To get the most out of Ridley Scott’s new movie Blade Runner 2049, we need to first consider the dystopian Los Angeles of 2019 portrayed in the original Blade Runner.

That movie became a cult classic because of a feeling about the future it conveyed. It invited us to ask a crucial question: as we enter our technocratic future, are we losing our humanity?

Other sci-fi films have likewise tried to generate a feeling of dread over the prospect of a dystopian future. But while Blade Runner got the particular details about 2019 wrong, it got that general feeling right.

Acid rain hasn’t eclipsed the sun, nor have skyscrapers filled with human overpopulation extinguished wildlife. Japanese technocratic culture hasn’t colonized America. We don’t have flying cars, space mining, or robot slaves.

However, the androids that propel the plot of the Blade Runner films are best understood as symbols for our feeling about a technocratic future. Blade Runner’s “replicants” act as mirrors of the humans who are losing their humanity.

This feeling of dread needs to be taken seriously because, as Pope Francis has written in his encyclical Praise Be to You (Laudato Si’): On Care for Our Common Home, “humanity has taken up technology and its development according to an undifferentiated and one-dimensional paradigm.”

Art often functions as a distant early warning system. 

Art often functions as a distant early warning system. The Blade Runner films reflect back to us our most pressing contemporary concern, which the Pope calls “the globalization of the technocratic paradigm.”

The movies tell of human beings whose relationship to nature has become one of “a technique of possession, mastery, and transformation.” But this simply holds a mirror up to us today because, as Francis notes, our own “relationship has become confrontational” with the environment.

The source of this adversarial relationship is our belief in a lie, says Francis, “the lie that there is an infinite supply of the earth’s goods,” which “leads to the planet being squeezed dry beyond every limit.”

But this lie is taken up into the service of an even greater lie: “the idea of infinite or unlimited growth.” Hence, technocratic culture today carries with it the imperative of the upgrade cycle. Yet it turns all of us into servants of the technocratic vision of a few, says the Pope.

“We have to accept that technological products are not neutral, for they create a framework which ends up conditioning lifestyles and shaping social possibilities along the lines dictated by the interests of certain powerful groups,” he writes. “Decisions which may seem purely instrumental are in reality decisions about the kind of society we want to build.”

This social truth gets embodied in the sci-fi world of Blade Runner. It’s the source of our feeling of dread about the unintended future consequences of letting technology use us.

If we leave technology to its default settings, it will have a negative impact.

If we leave technology to its default settings, it will have a negative impact. According to the Pope, the technological paradigm is already doing harm: “Our capacity to make decisions, a more genuine freedom and the space for each one’s alternative creativity are diminished.”

This cultural reality has an economic engine. In the Pope’s memorable phrase: “Finance overwhelms the real economy.” That is, the pursuit of unlimited growth makes a few corporate shareholders wealthy in a short time. But a real economy that would permit sustainable production and consumption is destroyed.

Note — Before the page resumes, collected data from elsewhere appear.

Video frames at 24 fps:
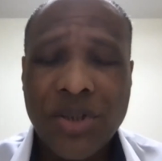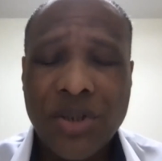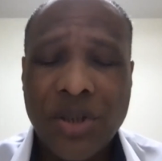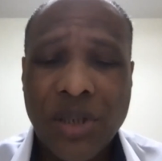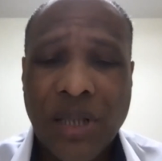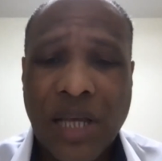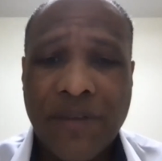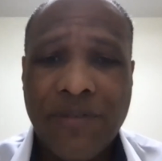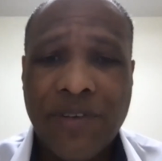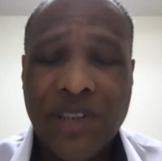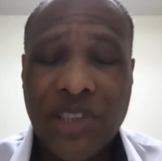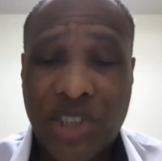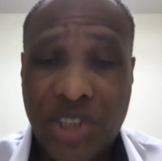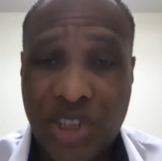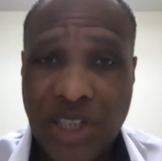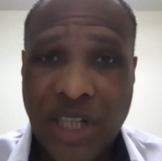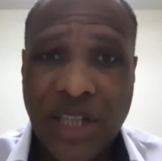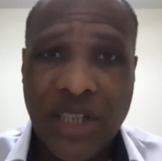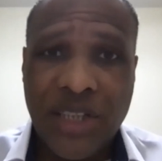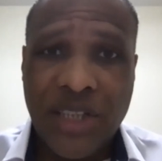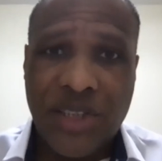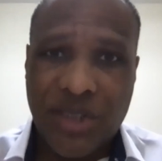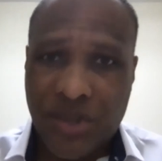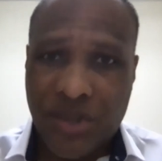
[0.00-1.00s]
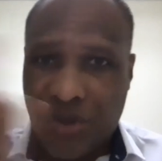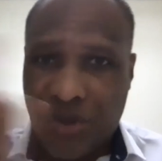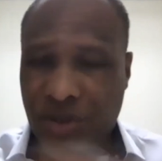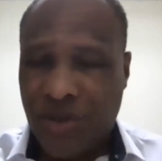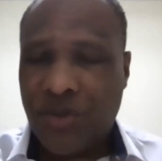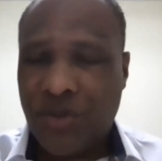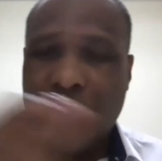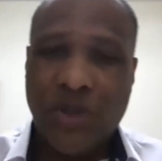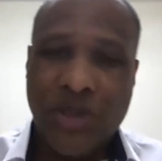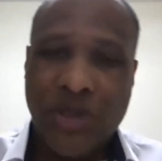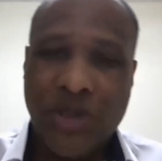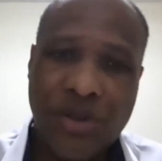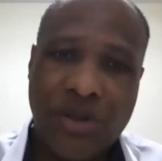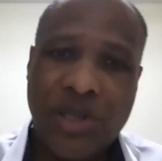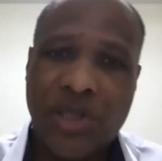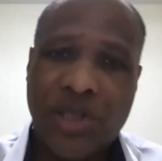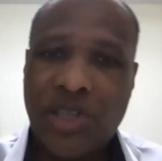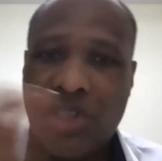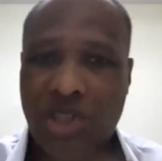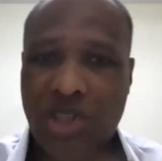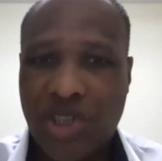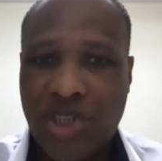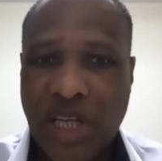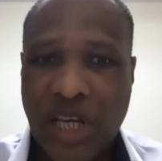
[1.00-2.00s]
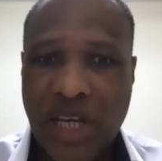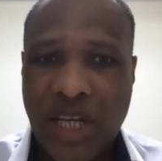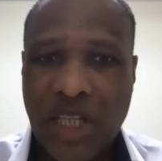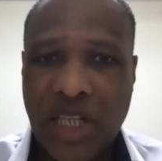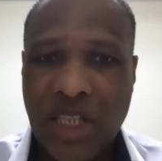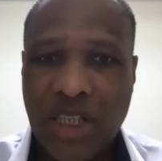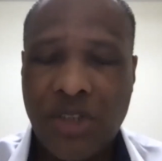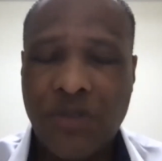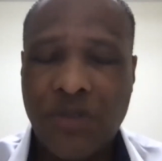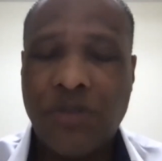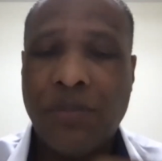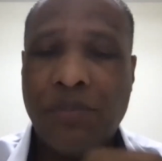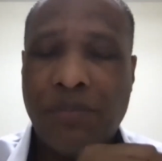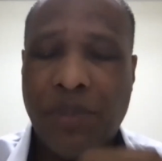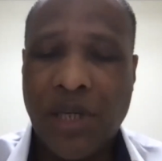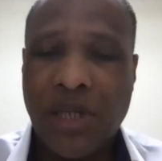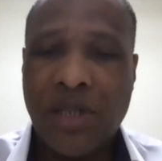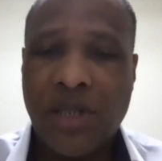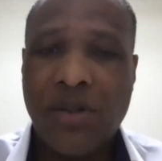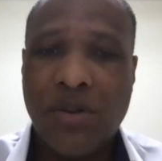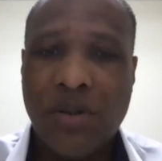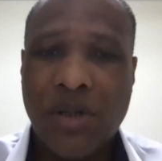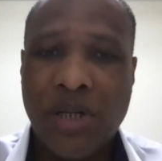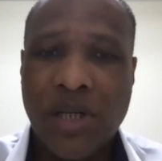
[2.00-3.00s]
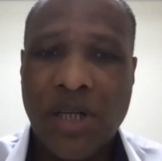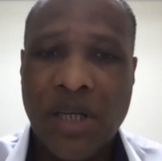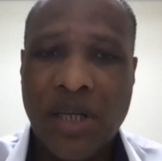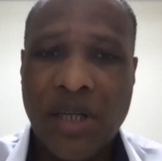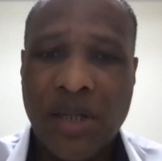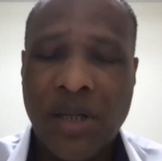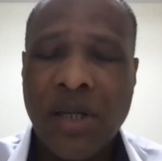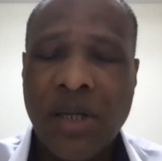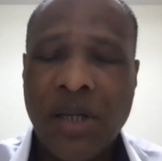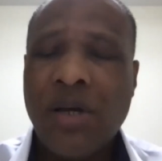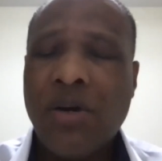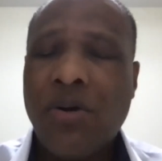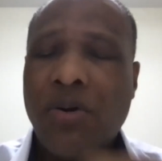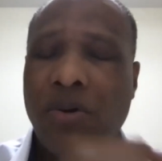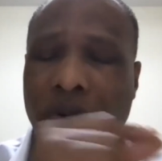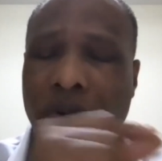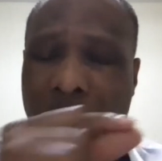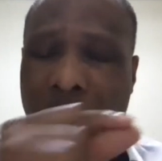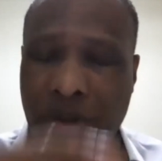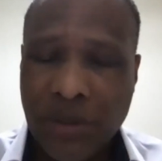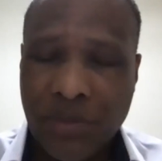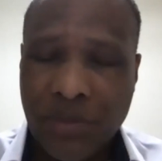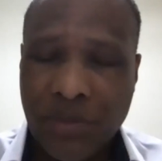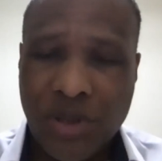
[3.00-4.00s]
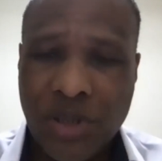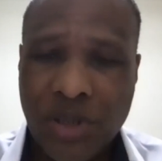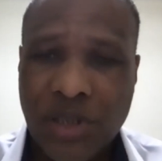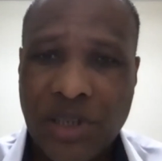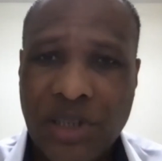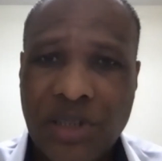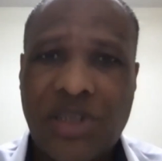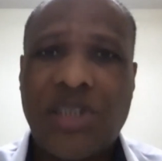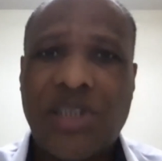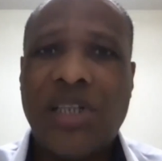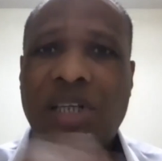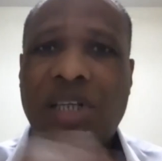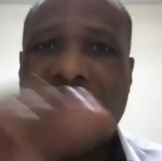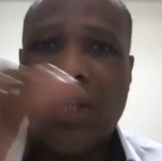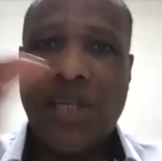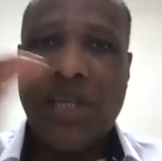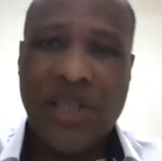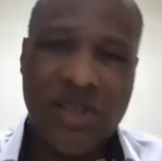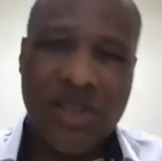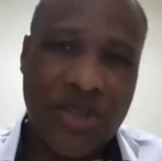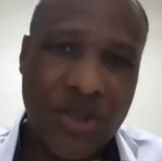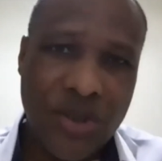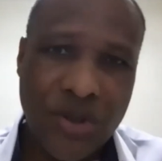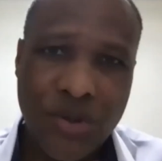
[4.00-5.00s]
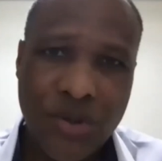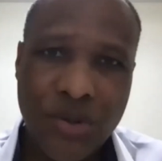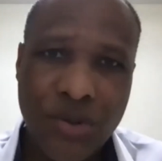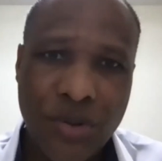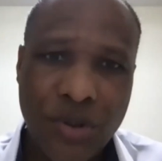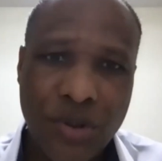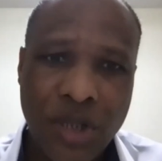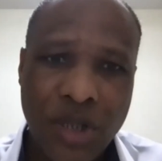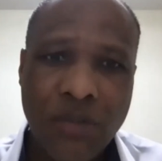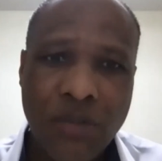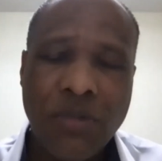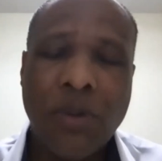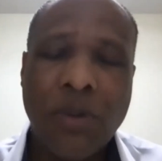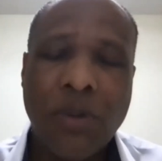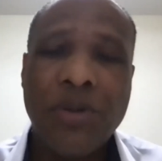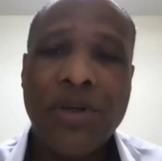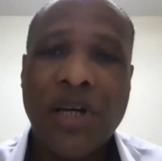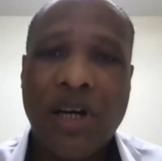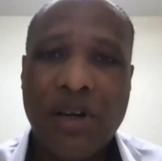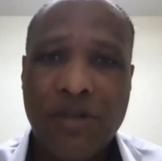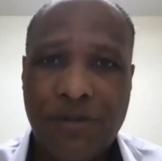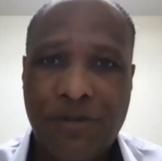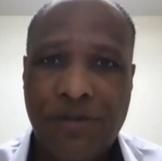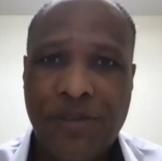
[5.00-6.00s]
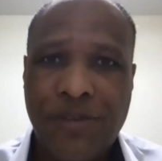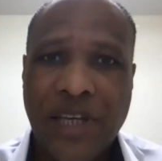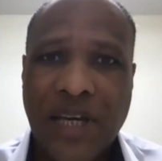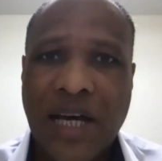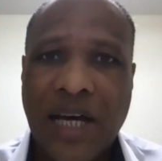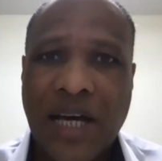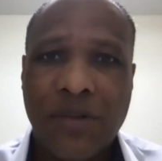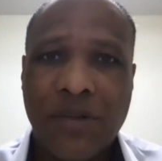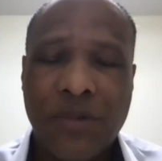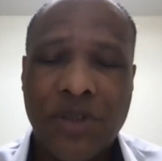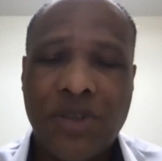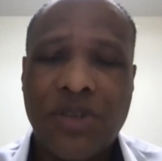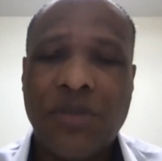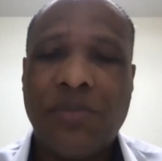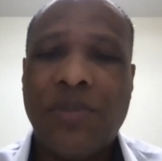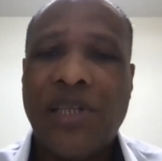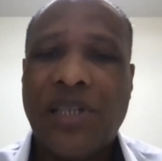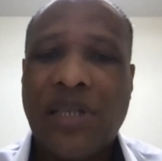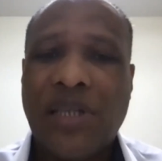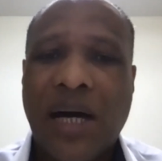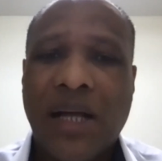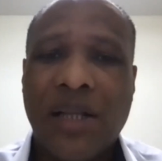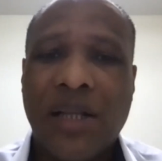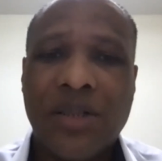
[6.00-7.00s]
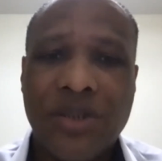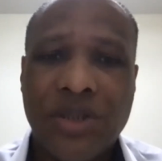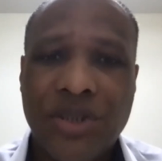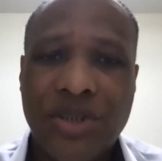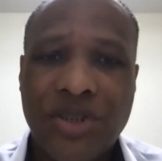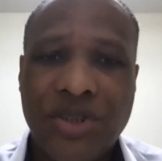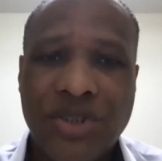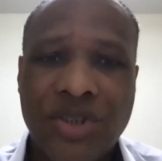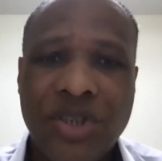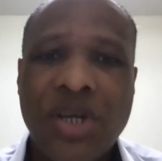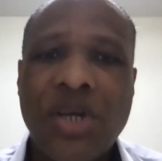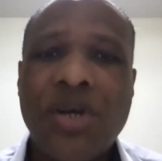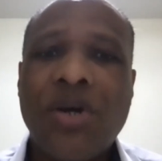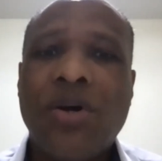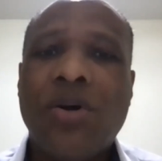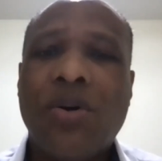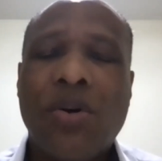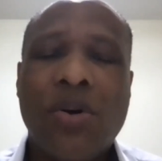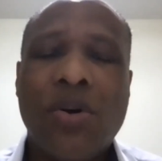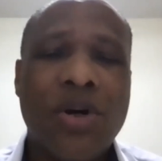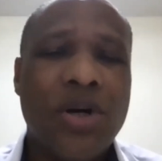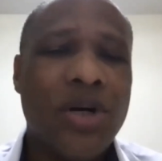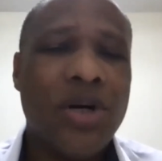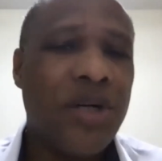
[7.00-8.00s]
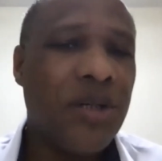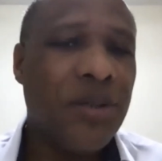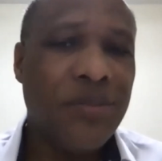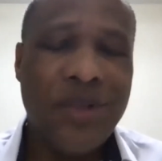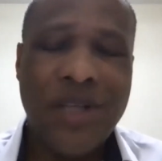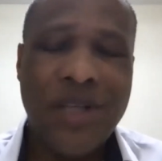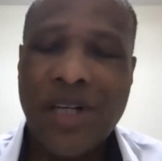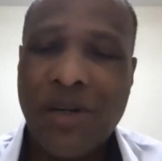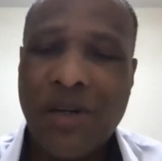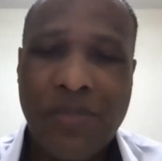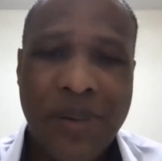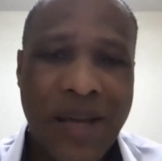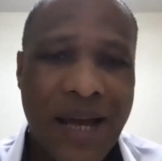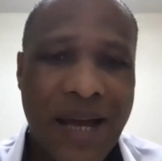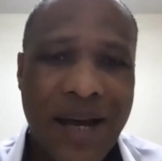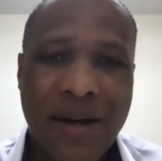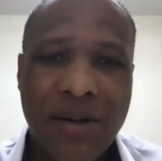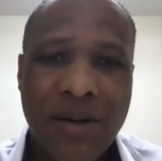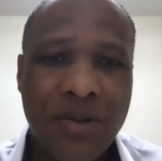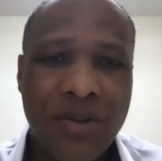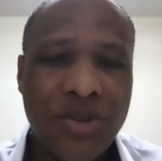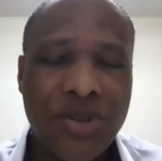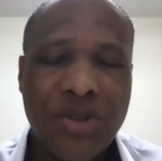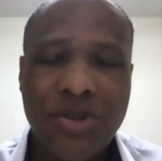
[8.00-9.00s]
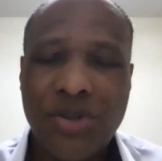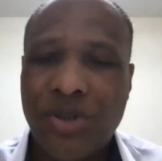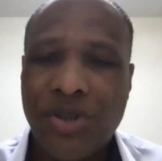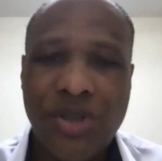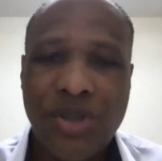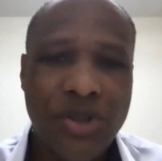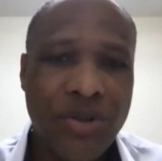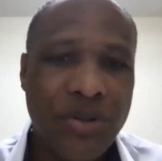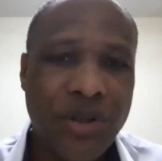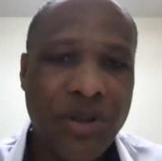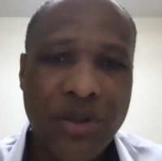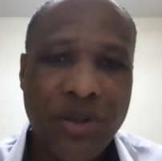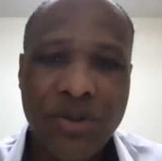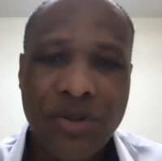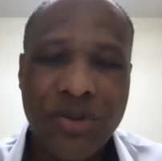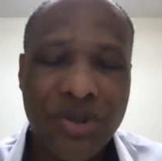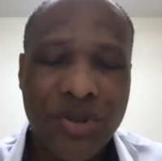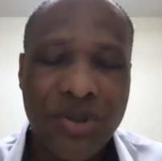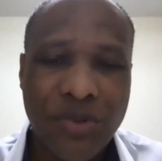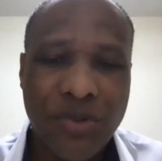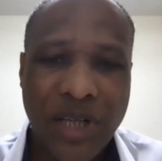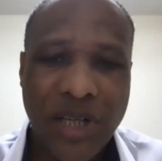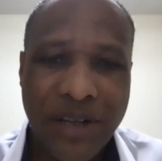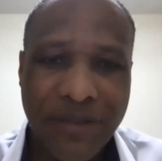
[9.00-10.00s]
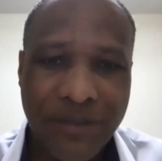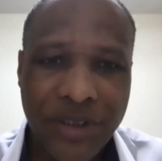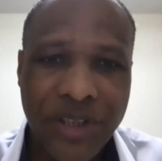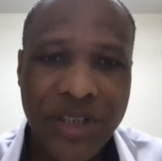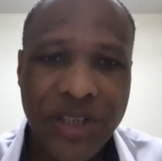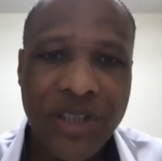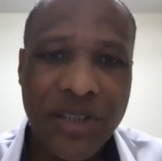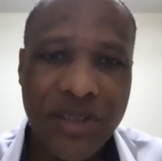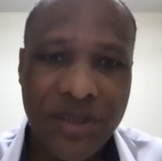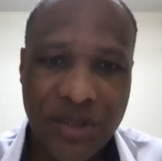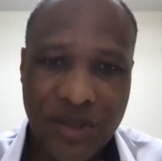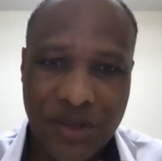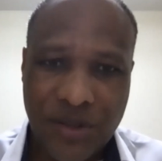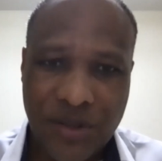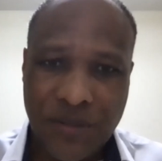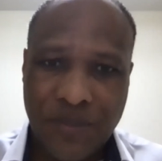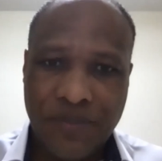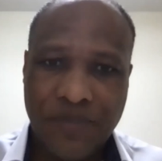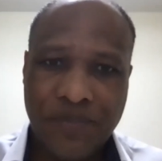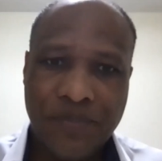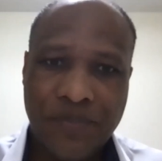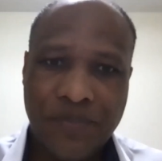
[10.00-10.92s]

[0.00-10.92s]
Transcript: So there are a lot of exchanges where you can exchange from Bitcoin or a cryptocurrency into what we call fiat, which would be dollars or pounds or euros or whatever it is.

This warped economic engine, which pursues unlimited profits no matter what harm is done to people or to the planet, also generates political problems. If there is no concern for “more balanced levels of production” and “for the environment,” then we also turn a blind eye to “a better distribution of wealth” and “the rights of future generations,” as Pope Francis notes.

Francis is right to warn us how humanity is failing “to see the deepest roots of our present failures, which have to do with the direction, goals, meaning and social implications of technological and economic growth.”

That’s why artworks like Blade Runner that spring from a sci-fi imagination can be so important. They help us to call into question the trajectory of our current culture. Perhaps they don’t accurately show us our future, but at their best they equip us with the emotional intelligence we need to avert a dystopia.

“We have the freedom needed to limit and direct technology,” affirms Francis. But this requires of us “a bold cultural revolution,” which only begins when we “slow down and look at reality in a different way.”